### Saved data entries

------------------------------------------------

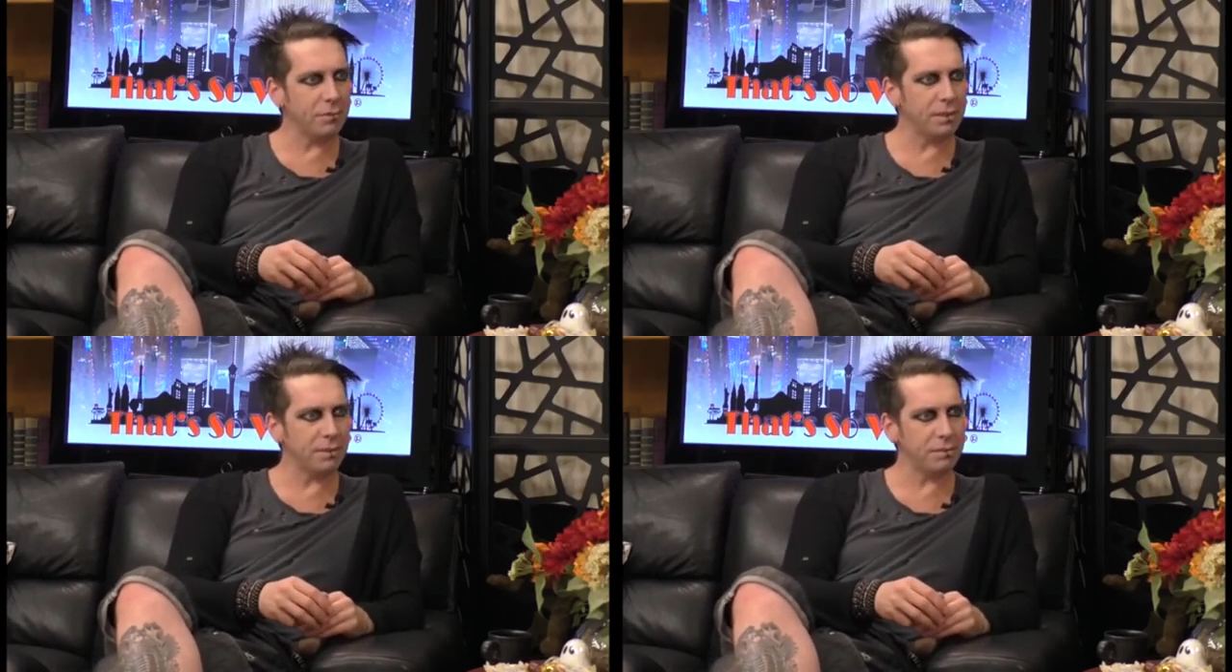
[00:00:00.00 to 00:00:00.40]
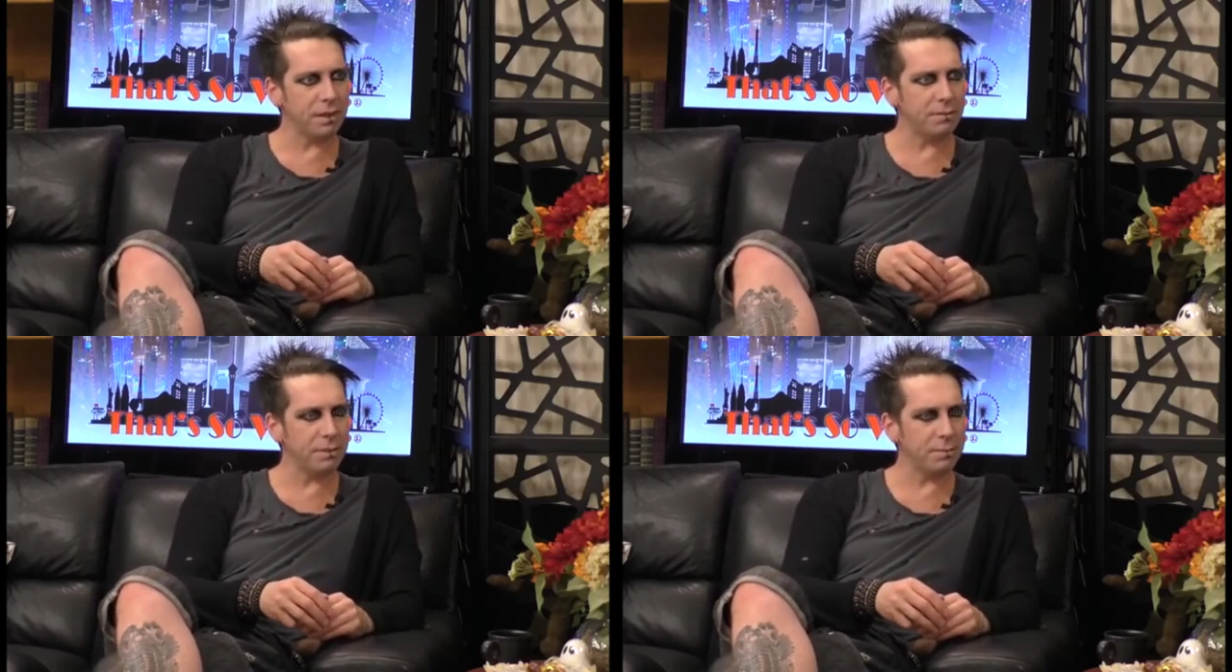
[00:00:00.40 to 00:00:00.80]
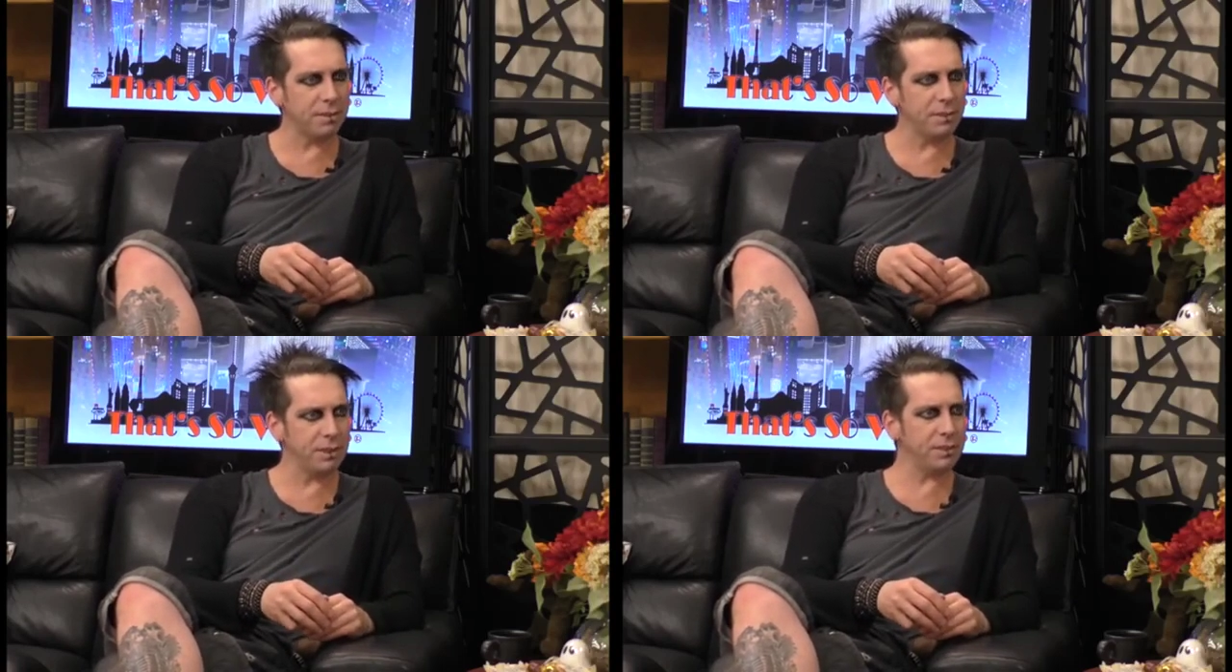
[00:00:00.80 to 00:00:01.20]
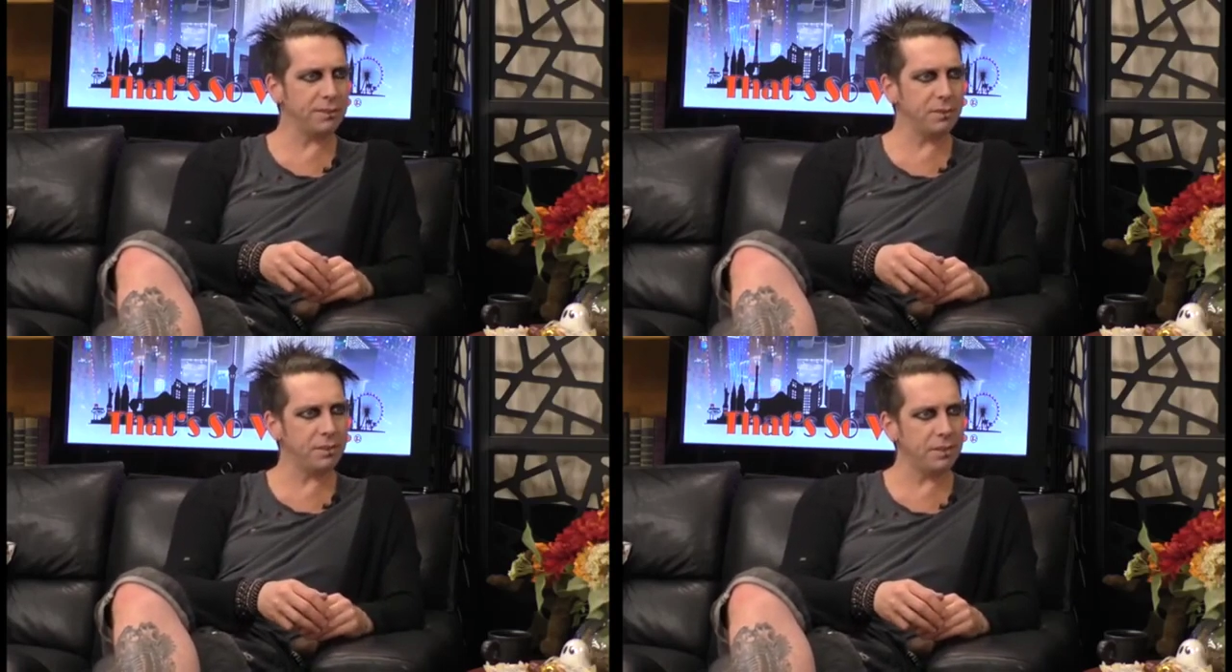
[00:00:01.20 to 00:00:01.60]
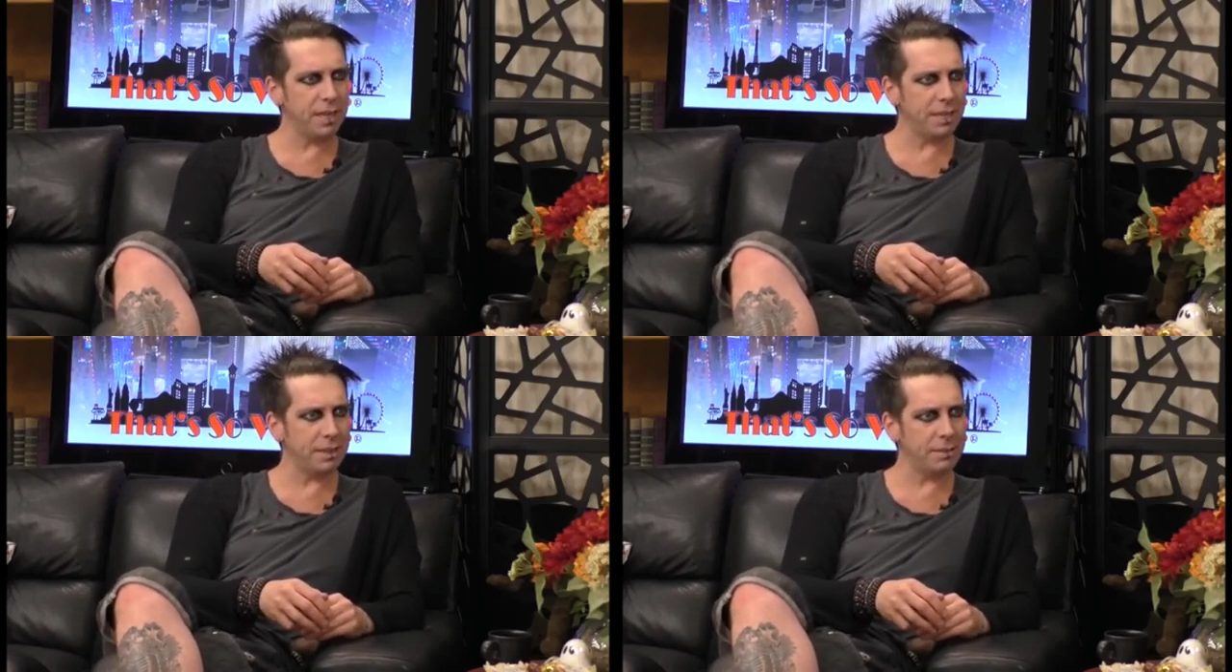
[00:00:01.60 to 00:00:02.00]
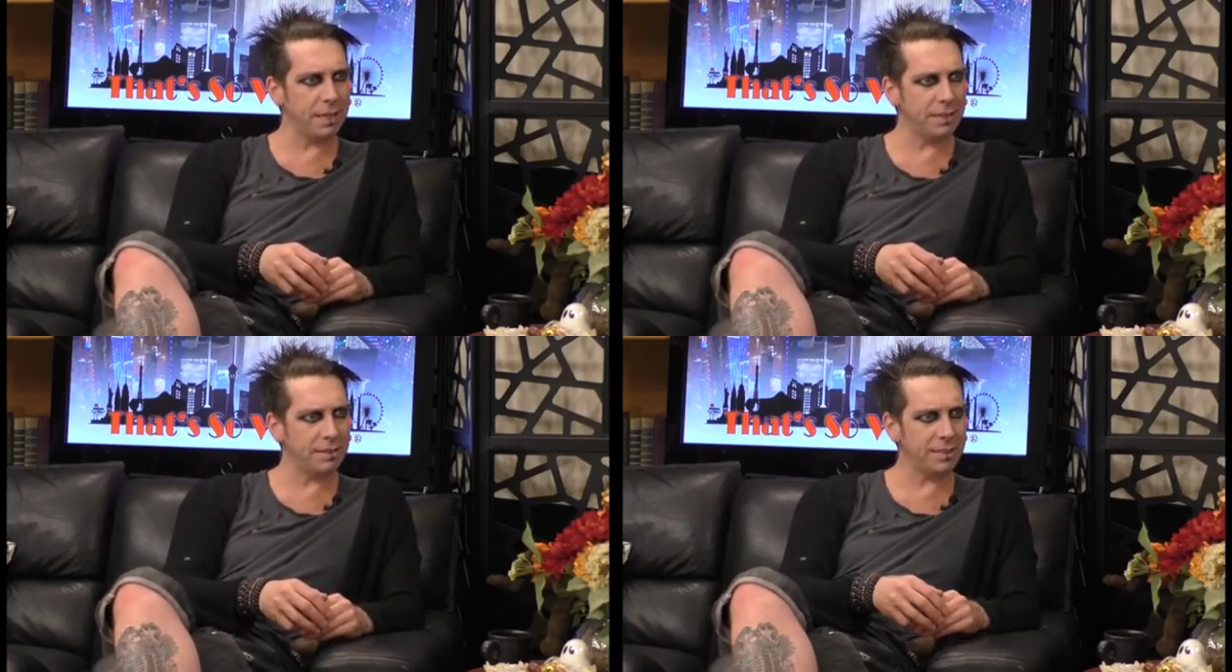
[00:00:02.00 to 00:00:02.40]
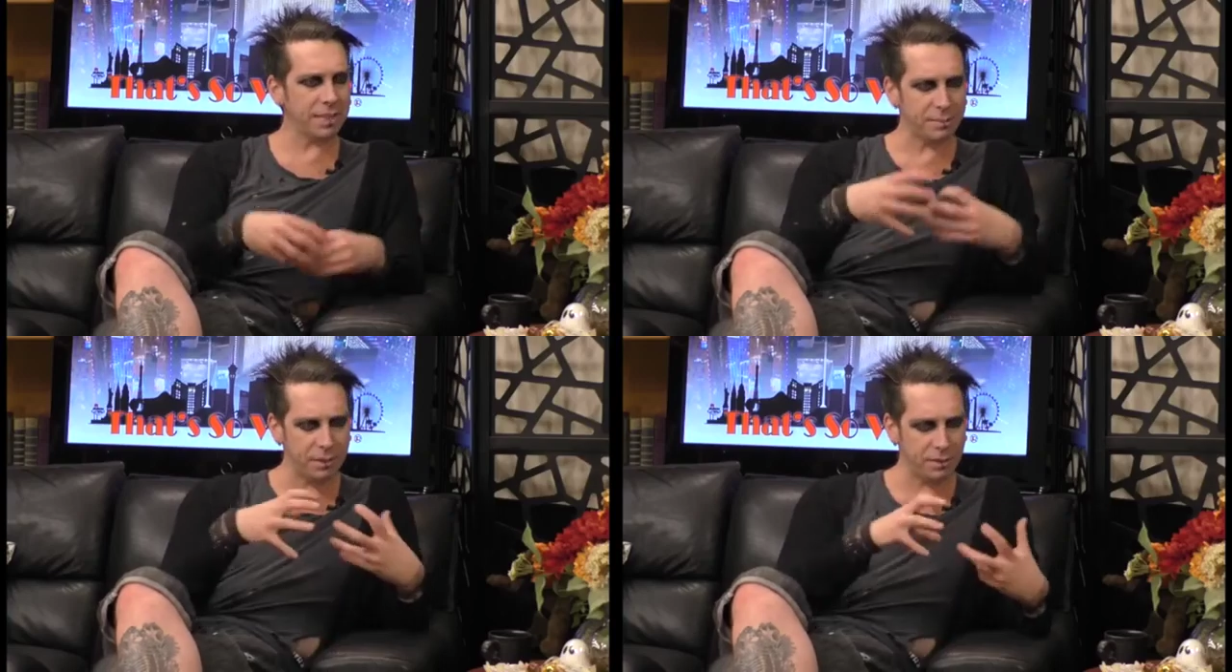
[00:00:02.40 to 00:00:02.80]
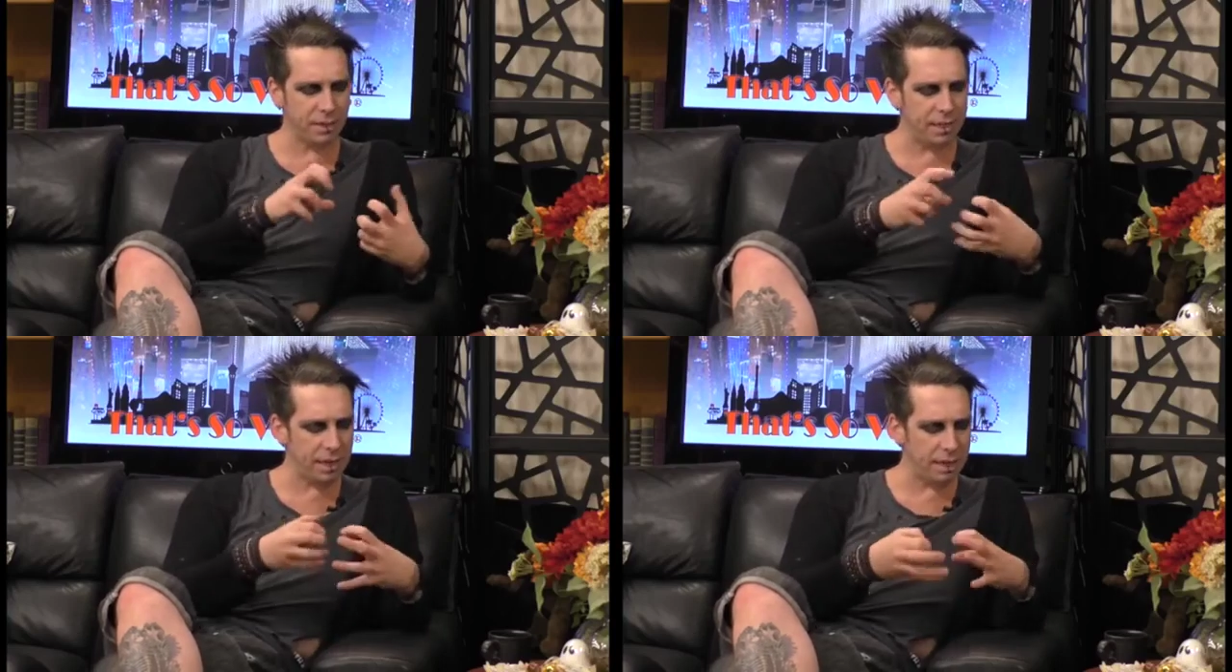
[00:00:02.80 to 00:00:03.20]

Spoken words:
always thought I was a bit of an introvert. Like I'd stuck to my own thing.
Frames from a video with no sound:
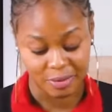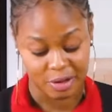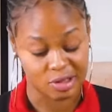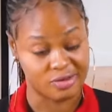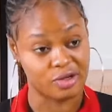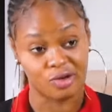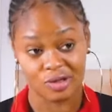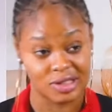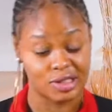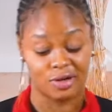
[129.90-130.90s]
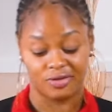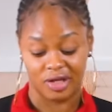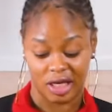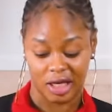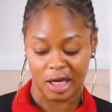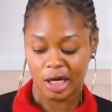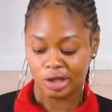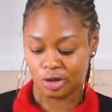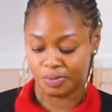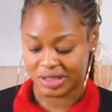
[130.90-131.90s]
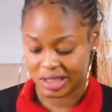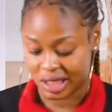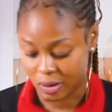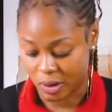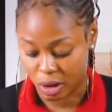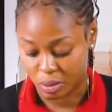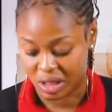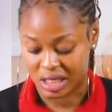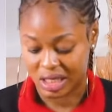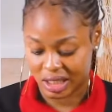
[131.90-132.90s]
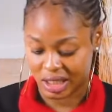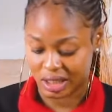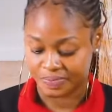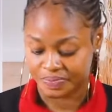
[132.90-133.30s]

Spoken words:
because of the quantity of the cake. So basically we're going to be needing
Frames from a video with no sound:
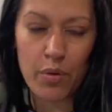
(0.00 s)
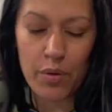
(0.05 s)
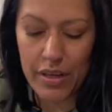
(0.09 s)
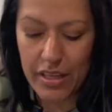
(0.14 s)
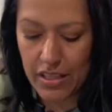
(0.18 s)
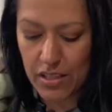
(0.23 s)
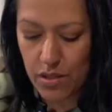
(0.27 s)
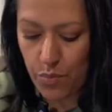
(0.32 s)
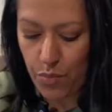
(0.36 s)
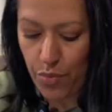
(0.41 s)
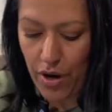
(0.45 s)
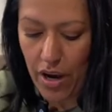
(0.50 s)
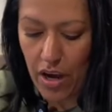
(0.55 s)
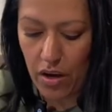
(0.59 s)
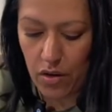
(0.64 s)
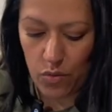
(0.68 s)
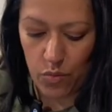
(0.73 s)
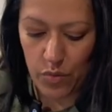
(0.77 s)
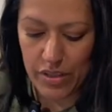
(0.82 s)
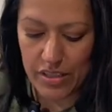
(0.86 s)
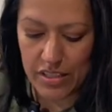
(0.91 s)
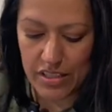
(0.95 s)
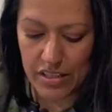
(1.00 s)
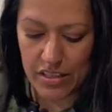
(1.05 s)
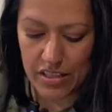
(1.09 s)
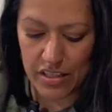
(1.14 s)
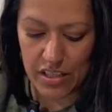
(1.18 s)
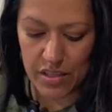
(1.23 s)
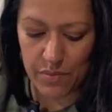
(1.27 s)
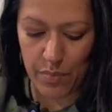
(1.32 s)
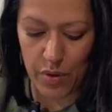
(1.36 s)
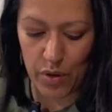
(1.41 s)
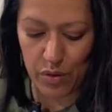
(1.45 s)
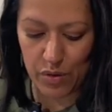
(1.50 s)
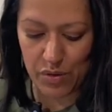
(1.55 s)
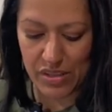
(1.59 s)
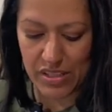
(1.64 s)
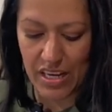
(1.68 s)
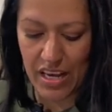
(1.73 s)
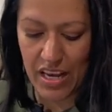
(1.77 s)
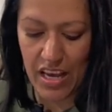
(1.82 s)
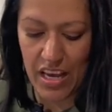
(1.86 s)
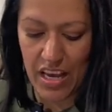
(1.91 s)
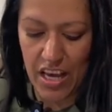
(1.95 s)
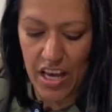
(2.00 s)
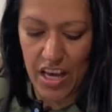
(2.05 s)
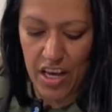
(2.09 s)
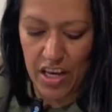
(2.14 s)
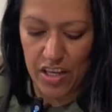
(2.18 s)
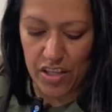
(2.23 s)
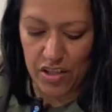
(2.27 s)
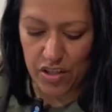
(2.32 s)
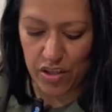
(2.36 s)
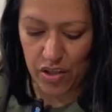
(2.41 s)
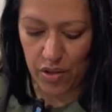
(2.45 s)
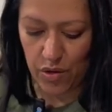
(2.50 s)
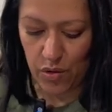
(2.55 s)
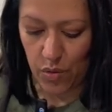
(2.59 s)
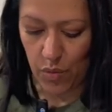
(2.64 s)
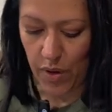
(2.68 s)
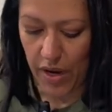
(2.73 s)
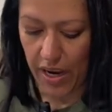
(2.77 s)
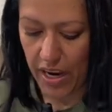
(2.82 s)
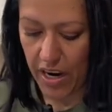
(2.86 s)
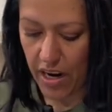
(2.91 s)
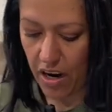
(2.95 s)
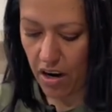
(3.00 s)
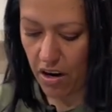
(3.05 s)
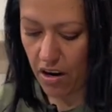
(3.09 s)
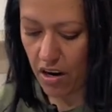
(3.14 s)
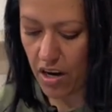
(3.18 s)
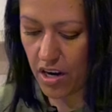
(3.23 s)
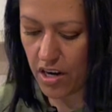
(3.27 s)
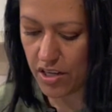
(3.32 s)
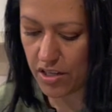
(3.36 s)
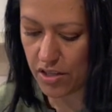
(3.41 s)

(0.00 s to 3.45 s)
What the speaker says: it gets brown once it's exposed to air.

------------------------------------------------

### GOAL OF THE EXERCISE
Start at the top of the entries and repeat each line exactly, ending at the line that contains "[132.90-133.30s]". Pictures are not part of the copy.

### ANSWER FOR THIS EXERCISE
[00:00:00.00 to 00:00:00.40]
[00:00:00.40 to 00:00:00.80]
[00:00:00.80 to 00:00:01.20]
[00:00:01.20 to 00:00:01.60]
[00:00:01.60 to 00:00:02.00]
[00:00:02.00 to 00:00:02.40]
[00:00:02.40 to 00:00:02.80]
[00:00:02.80 to 00:00:03.20]

Spoken words:
always thought I was a bit of an introvert. Like I'd stuck to my own thing.
Frames from a video with no sound:
[129.90-130.90s]
[130.90-131.90s]
[131.90-132.90s]
[132.90-133.30s]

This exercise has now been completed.